The apostrophe in Patty B's Hats & Tees is incorrectly represented here as a double quote, and since that’s in a double quoted string it breaks that line of CSV.

I decided to filter out any rows that had an odd number of quotation marks in them - saving those broken lines to try and clean up later.

Finding rows with odd numbers of quotes#

StackOverflow offered this regular expression for finding lines with an odd number of quotation marks:

1
[^"]*"   # Match any number of non-quote characters, then a quote
2
(?:      # Now match an even number of quotes by matching:
3
 [^"]*"  #  any number of non-quote characters, then a quote
4
 [^"]*"  #  twice
5
)*       # and repeat any number of times.
6
[^"]*    # Finally, match any remaining non-quote characters

I translated this into a ripgrep expression, adding ^ to the beginning and $ to the end in order to match whole strings.

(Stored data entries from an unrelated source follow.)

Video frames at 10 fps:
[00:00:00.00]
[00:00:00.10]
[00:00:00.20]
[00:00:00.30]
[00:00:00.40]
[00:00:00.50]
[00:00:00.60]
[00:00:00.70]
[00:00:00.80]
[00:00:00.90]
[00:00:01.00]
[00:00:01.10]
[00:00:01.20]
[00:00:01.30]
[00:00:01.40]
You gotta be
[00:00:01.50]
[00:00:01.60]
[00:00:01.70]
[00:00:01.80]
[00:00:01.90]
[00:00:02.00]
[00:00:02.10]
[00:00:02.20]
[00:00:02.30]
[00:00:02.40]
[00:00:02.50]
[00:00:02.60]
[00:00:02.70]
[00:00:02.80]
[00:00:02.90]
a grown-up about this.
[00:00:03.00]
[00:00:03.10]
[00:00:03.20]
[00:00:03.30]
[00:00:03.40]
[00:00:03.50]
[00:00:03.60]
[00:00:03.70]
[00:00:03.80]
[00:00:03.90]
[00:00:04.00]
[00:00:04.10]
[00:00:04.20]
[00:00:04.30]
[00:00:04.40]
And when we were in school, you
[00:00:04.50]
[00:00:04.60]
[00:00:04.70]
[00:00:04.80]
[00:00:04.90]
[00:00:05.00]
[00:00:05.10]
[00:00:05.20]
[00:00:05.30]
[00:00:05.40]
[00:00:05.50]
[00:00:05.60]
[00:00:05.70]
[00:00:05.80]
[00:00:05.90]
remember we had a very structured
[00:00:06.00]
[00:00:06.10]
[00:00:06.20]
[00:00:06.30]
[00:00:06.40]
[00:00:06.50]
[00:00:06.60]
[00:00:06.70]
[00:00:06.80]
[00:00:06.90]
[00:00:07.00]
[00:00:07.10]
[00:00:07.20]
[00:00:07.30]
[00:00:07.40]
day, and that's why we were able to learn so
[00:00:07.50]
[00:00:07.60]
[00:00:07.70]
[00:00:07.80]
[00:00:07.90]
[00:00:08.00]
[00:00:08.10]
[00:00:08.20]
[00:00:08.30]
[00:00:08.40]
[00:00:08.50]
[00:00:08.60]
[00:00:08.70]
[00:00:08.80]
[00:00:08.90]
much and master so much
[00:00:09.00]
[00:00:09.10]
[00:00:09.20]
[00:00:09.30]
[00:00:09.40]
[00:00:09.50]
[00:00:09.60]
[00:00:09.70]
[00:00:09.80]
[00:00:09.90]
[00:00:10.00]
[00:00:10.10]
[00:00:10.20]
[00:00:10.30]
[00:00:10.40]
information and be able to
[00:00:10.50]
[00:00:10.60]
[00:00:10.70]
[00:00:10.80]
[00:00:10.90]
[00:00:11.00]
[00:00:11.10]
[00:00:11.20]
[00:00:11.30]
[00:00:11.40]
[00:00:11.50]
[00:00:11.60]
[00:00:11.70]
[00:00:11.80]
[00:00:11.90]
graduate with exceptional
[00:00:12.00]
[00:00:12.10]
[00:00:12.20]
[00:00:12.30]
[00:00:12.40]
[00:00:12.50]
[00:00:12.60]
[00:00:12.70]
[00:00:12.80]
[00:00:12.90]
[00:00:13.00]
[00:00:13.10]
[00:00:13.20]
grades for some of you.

This command counted the number of invalid lines:

1
rg '^[^"]*"(?:[^"]*"[^"]*")*[^"]*$' --glob '*.csv' --count
2

3
04.csv:52
4
03.csv:42
5
02.csv:24
6
01.csv:29

Adding --invert-match showed me the count of lines that did NOT have an odd number of quotes:

1
rg '^[^"]*"(?:[^"]*"[^"]*")*[^"]*$' --glob '*.csv' --count --invert-match
2

3
05.csv:2829
4
04.csv:812351
5
03.csv:961311
6
02.csv:994265
7
01.csv:995404

This shows that the invalid lines are a tiny subset of the overall files.

Removing --count shows the actual content.

Importing into SQLite with sqlite-utils#

I used this for loop to import only the valid lines into a SQLite database:

1
for file in *.csv;
2
    do rg --invert-match '^[^"]*"(?:[^"]*"[^"]*")*[^"]*$' $file | \
3
    sqlite-utils insert my.db rows - --csv;
4
done;

Saving the broken lines for later#

To save the lines that contained odd numbers of double quotes I used this command:

1
rg '^[^"]*"(?:[^"]*"[^"]*")*[^"]*$' \
2
  --glob '*.csv' \
3
  --no-line-number \
4
  --no-filename > saved.txt

Since I don’t actually care which file they lived in - all of these CSV files share the same structure - I used --no-filename to omit the filename from the results and --no-line-number to omit the line number. The result is a saved.txt file containing just the raw CSV data that I skipped from the import.